- EUR/GBP regained some positive traction on Friday and recovered a part of the overnight losses.
- Reduced BoE rate hike bets undermined the British pound and provided a modest lift to the cross.
- A stronger USD weighed on the shared currency and held back bulls from placing aggressive bets.
The EUR/GBP cross traded with a mild positive bias through the first half of the European session, albeit seemed struggling to capitalize on the move beyond mid-0.8500s.
The cross attracted some buying on Friday and reversed a part of the previous day's sharp corrective slide from the vicinity of the 0.8600 mark, or over a two-month high. The British pound's relative underperformance comes amid diminishing odds for an imminent interest rate hike by the Bank of England (BoE).
Against the backdrop of persistent Brexit-related uncertainties, the imposition of fresh COVID-19 restrictions in the UK could force the BoE to delay its decision to hike interest rates. This, along with mostly disappointing UK macro releases undermined the sterling and provided a modest lift to the EUR/GBP cross.
The UK Office for National Statistics reported that the economic growth decelerated to 0.1% in October from a 0.6% rise reported in the previous month, missing expectations for a reading of 0.4%. Adding to this, the total industrial output dropped 0.6% in October as against a 0.1% increase anticipated and undermined the sterling.

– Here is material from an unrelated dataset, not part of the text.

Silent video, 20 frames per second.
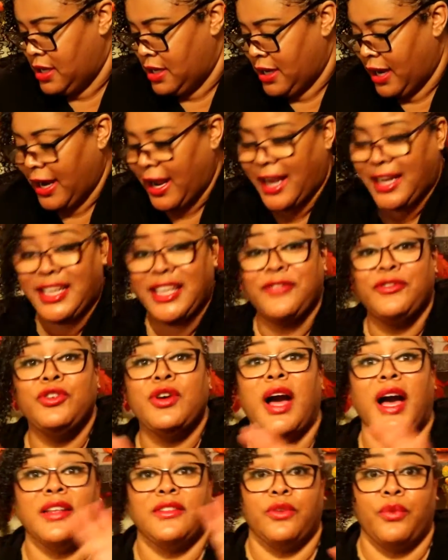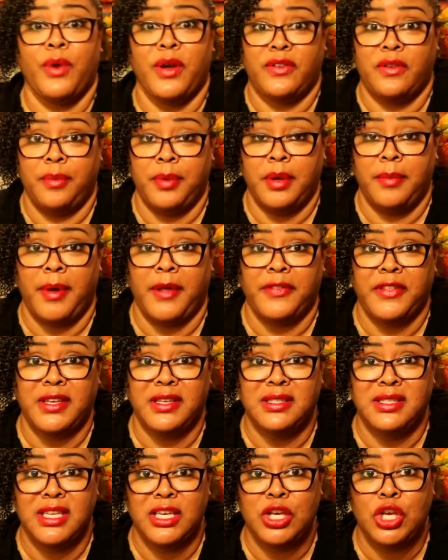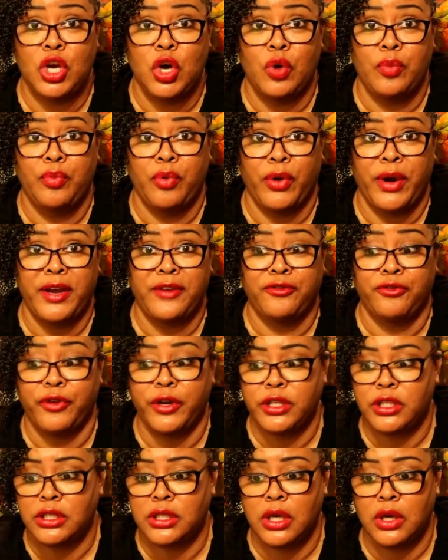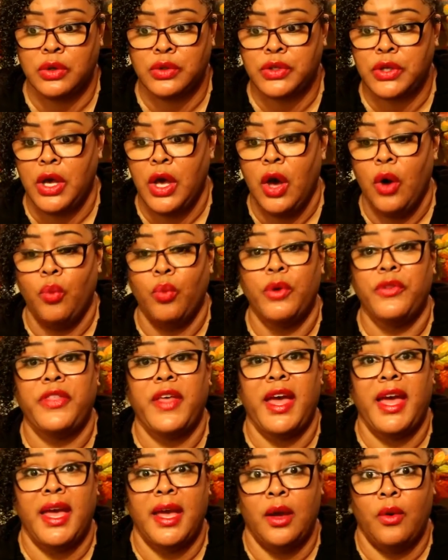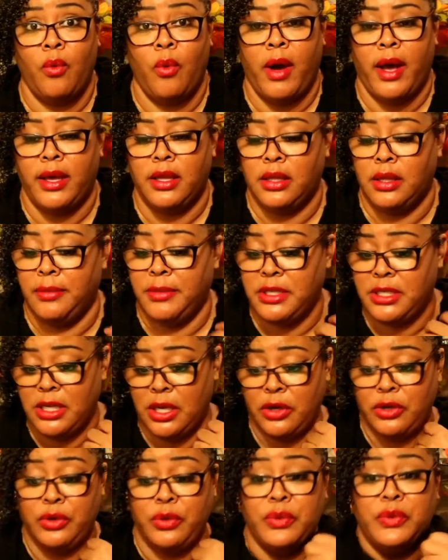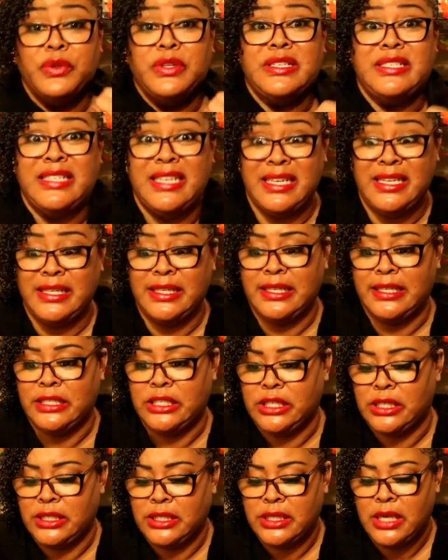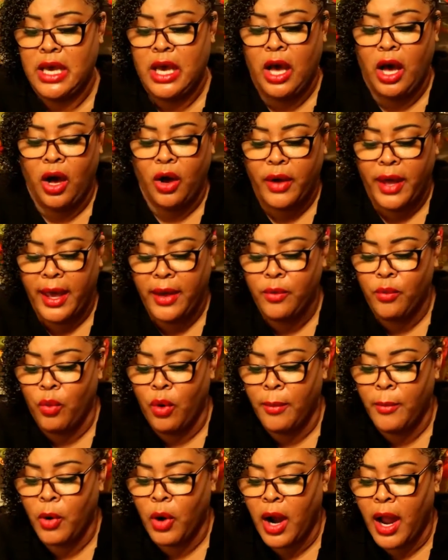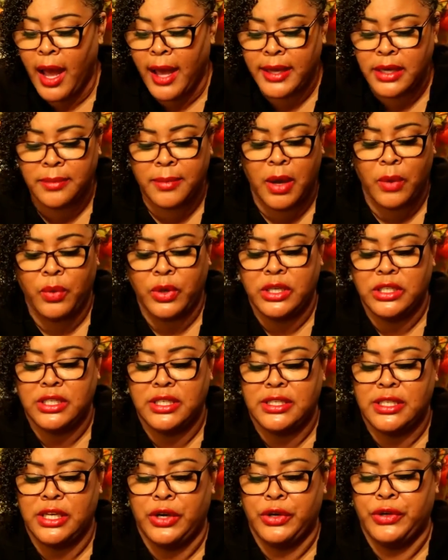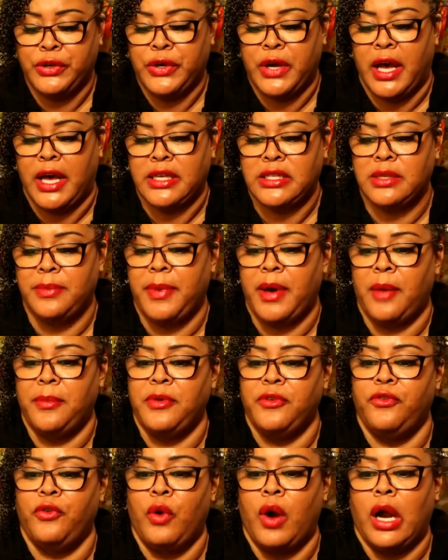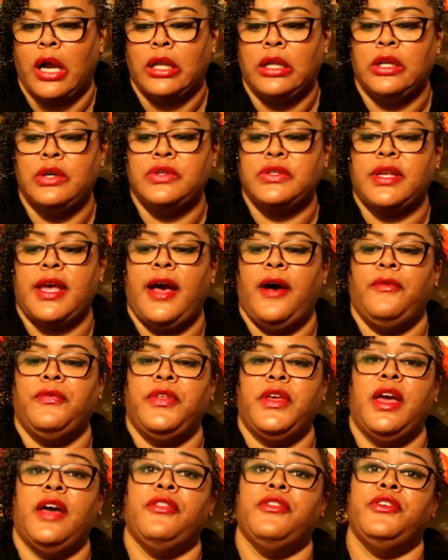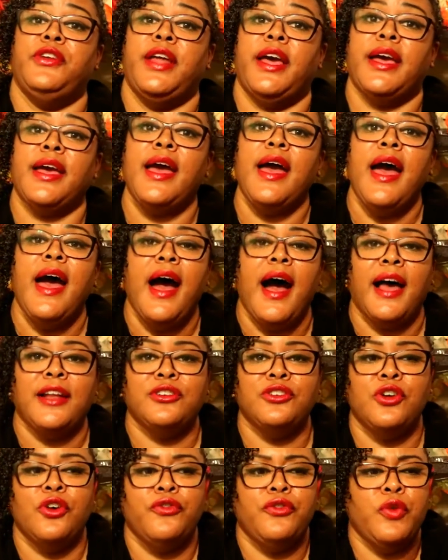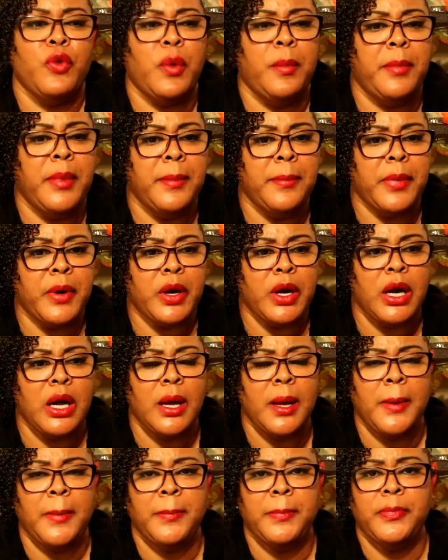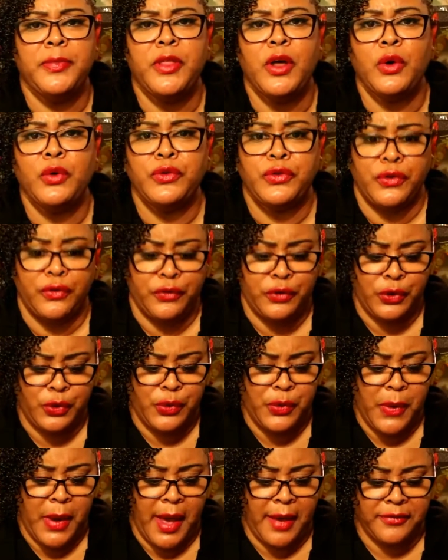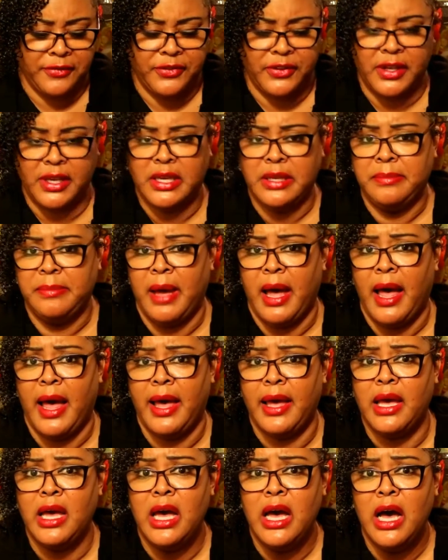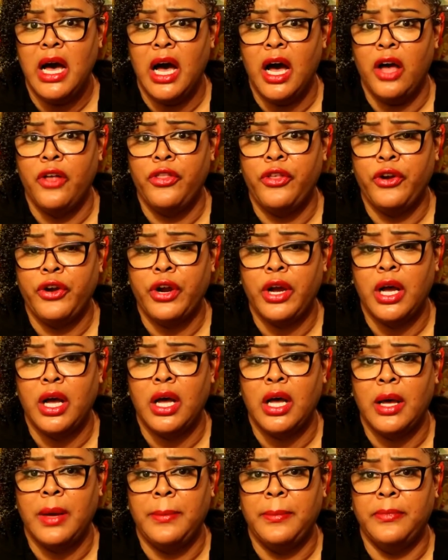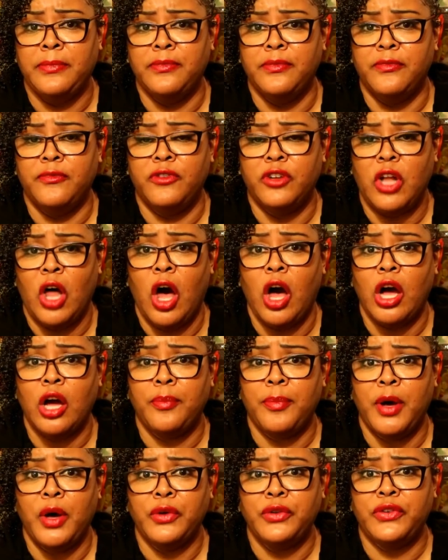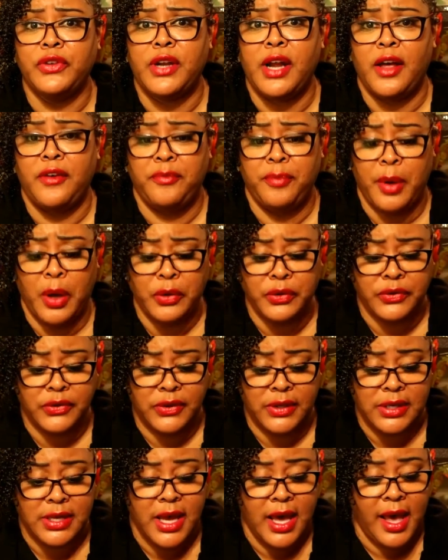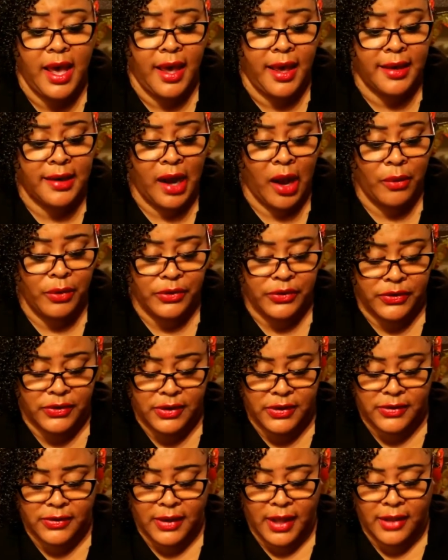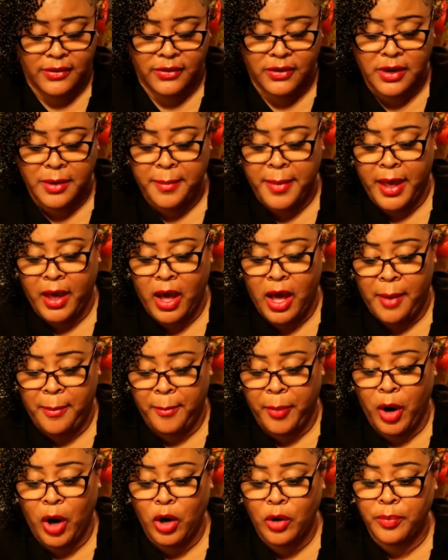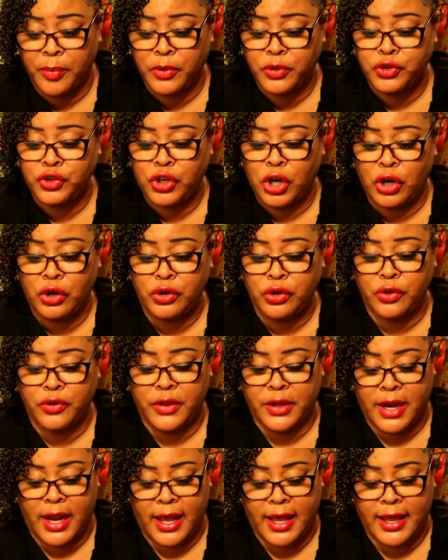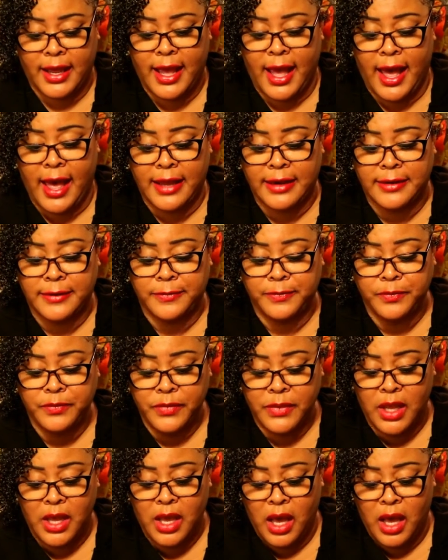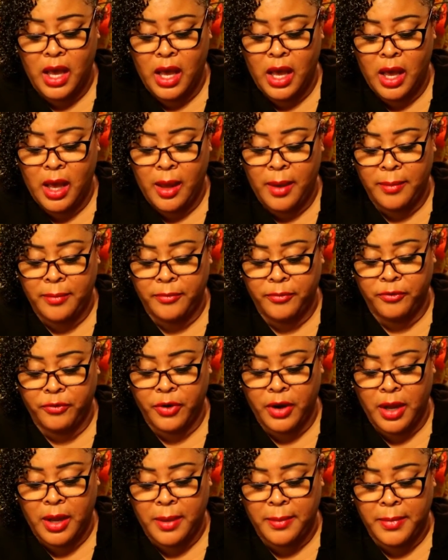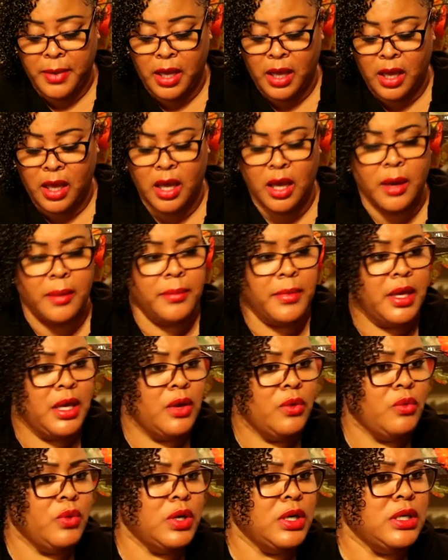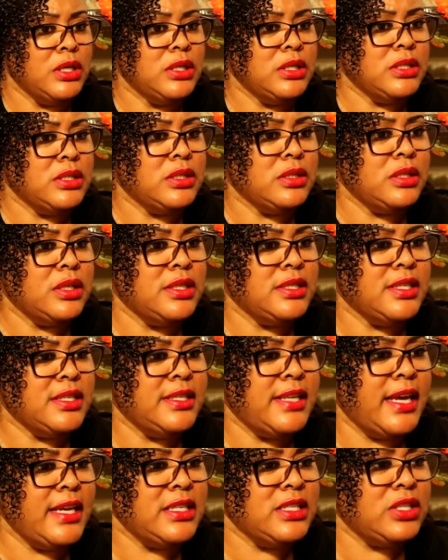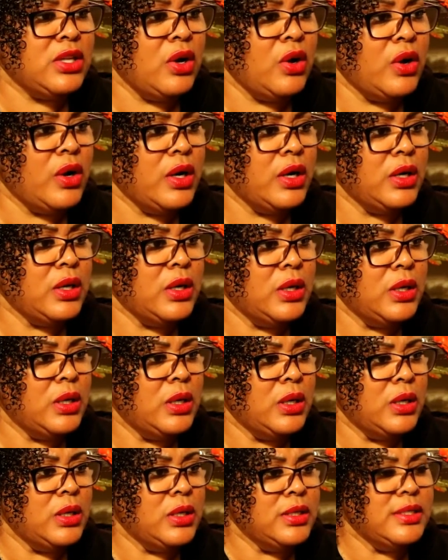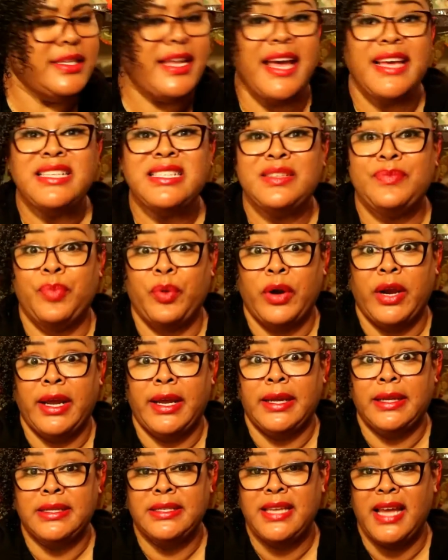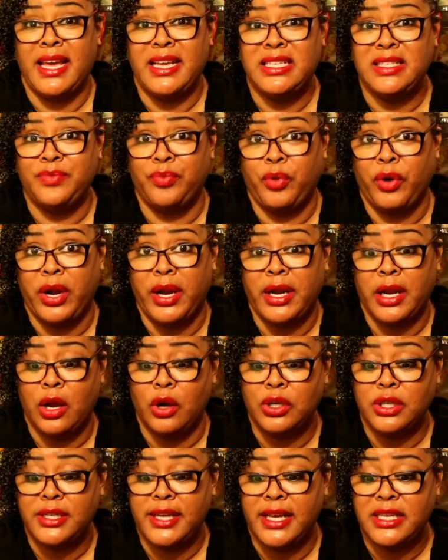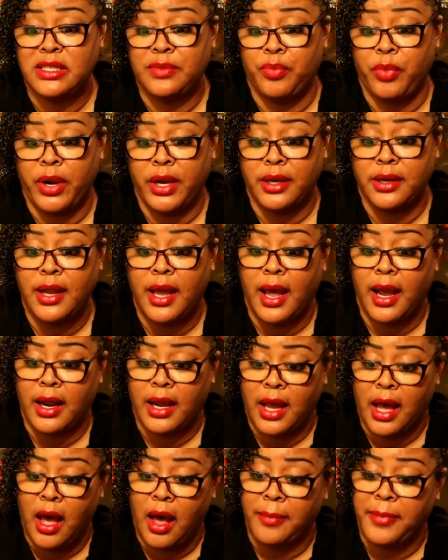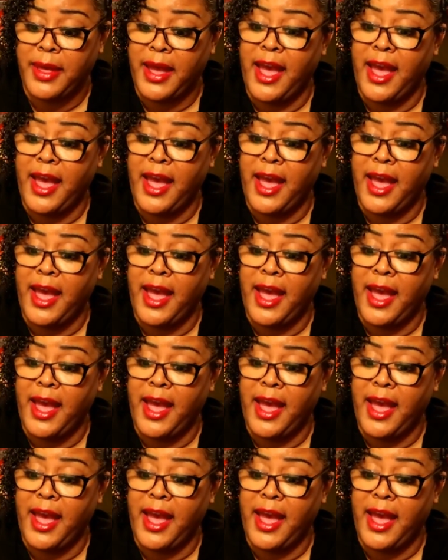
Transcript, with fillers: And I got to give you guys a recipe about the Ezekiel bread French toast with egg white. Let me tell you, delicious. Okay, one more item I wanted to tell you guys about before I close out. The other day, I don't know if you remember, um, those of you who have seen my other um, vlog post that I've posted, and I was discussing about a purple journal that I had gotten um, from, um, it was, is it Daystar? Dayspring. Dayspring. Dayspring. Go to dayspring.com.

Separately, the headline German CPI matched original estimates and fell 0.2% in November. The yearly rate stood at 5.2%, though did little to impress the euro bulls. The prevalent US dollar bullish sentiment exerted some pressure on the shared currency and kept a lid on any meaningful gains for the EUR/GBP cross.
This comes on the back of this week's rejection near a descending trend-line resistance extending from April swing high and warrants some caution for aggressive bullish traders. Hence, it will be prudent to wait for a strong follow-through buying before positioning for the resumption of a two-week-old upward trajectory.